══ GIVEN DATA ══
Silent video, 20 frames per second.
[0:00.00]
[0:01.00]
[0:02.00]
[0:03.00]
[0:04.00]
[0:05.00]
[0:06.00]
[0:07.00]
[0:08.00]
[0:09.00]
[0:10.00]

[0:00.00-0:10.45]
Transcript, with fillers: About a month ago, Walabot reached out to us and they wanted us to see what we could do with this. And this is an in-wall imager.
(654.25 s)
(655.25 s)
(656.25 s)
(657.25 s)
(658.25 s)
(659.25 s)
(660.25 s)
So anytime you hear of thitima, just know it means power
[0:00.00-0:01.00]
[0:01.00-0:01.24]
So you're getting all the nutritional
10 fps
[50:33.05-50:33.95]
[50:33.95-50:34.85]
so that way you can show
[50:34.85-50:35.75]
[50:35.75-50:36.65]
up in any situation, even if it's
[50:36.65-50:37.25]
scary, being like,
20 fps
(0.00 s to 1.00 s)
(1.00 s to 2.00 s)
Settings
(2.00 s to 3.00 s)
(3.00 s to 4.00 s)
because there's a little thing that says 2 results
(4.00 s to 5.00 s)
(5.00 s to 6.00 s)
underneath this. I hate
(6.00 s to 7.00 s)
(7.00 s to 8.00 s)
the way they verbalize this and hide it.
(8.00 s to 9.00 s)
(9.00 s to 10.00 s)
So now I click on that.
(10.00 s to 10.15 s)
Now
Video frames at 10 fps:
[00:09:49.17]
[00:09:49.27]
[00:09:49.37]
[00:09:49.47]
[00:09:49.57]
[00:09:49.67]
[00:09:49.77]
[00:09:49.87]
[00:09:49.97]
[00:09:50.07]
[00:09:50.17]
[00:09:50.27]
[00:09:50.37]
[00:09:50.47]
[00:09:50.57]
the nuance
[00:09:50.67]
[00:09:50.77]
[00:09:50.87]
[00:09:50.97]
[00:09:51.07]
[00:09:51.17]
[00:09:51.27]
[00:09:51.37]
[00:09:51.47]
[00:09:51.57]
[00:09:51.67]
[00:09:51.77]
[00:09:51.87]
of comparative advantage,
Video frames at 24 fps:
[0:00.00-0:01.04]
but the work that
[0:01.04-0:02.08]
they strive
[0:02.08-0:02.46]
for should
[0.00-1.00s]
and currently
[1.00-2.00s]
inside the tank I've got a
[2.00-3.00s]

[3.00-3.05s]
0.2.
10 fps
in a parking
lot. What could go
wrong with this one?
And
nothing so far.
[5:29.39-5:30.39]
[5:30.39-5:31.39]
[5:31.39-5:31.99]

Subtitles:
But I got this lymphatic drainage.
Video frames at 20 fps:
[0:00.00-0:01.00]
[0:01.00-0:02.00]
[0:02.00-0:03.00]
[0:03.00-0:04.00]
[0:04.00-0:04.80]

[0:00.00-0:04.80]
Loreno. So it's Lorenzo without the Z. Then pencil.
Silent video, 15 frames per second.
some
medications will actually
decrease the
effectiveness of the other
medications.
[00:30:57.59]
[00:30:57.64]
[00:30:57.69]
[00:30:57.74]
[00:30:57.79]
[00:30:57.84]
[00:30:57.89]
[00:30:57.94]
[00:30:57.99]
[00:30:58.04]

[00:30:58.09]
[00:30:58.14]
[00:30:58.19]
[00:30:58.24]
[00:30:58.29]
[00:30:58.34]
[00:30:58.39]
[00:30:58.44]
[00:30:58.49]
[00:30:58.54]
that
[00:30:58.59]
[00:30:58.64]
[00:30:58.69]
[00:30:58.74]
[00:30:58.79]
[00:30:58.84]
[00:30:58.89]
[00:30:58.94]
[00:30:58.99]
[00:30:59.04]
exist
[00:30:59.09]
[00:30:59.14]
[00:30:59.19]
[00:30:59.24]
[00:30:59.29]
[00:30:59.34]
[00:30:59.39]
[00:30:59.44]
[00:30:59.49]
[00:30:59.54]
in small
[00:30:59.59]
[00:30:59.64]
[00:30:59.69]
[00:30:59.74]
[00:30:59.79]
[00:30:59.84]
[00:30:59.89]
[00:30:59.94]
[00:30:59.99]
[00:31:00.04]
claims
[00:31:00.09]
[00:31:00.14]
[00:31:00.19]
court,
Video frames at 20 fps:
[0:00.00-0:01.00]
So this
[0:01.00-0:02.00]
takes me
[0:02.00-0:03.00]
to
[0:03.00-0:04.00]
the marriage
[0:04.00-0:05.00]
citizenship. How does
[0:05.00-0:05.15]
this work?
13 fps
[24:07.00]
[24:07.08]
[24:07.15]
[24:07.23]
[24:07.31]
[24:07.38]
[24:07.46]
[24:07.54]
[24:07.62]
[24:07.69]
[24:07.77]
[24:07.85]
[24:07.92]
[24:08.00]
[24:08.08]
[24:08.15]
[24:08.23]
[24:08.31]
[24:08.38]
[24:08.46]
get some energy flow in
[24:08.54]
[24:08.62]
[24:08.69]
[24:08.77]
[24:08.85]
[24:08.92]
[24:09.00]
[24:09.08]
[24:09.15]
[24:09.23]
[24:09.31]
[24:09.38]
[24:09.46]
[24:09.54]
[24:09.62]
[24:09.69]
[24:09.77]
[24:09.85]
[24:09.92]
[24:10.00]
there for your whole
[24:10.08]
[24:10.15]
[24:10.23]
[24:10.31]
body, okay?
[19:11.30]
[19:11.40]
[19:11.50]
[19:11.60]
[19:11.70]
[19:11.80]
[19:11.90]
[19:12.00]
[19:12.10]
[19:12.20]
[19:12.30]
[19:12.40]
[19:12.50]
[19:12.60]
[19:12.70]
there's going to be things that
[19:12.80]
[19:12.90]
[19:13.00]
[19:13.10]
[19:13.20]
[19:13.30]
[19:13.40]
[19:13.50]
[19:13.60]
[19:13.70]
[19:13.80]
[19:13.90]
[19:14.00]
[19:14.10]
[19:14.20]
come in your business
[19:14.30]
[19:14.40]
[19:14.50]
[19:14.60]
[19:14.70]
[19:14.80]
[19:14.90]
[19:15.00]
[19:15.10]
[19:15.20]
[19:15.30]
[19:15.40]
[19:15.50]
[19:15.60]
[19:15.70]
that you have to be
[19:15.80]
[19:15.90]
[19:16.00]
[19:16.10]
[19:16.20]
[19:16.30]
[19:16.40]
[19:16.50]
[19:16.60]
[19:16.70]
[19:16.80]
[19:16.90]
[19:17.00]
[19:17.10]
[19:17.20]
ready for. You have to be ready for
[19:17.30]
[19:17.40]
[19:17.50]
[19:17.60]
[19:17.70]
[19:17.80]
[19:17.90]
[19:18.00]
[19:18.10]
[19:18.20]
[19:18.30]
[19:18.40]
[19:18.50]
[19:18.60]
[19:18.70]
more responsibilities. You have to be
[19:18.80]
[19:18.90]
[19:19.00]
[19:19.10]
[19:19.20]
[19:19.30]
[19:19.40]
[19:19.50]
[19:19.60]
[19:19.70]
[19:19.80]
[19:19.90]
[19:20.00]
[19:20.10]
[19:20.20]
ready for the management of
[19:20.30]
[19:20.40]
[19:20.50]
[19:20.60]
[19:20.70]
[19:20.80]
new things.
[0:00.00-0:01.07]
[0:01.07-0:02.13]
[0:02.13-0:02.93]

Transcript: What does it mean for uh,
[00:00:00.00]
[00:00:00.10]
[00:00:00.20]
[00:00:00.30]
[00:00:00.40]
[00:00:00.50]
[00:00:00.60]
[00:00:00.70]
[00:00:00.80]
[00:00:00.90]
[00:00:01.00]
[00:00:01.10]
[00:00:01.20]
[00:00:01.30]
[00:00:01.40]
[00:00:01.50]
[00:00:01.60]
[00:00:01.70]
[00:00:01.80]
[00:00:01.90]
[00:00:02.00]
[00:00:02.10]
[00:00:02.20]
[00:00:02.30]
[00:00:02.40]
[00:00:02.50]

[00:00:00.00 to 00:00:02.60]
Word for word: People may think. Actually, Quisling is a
═══
*WHAT THE TASK REQUIRES*:
How many lines in these entries hold the string "Transcript"? Answer with the number alone.

*RESPONSE FOR THIS EXERCISE*:
2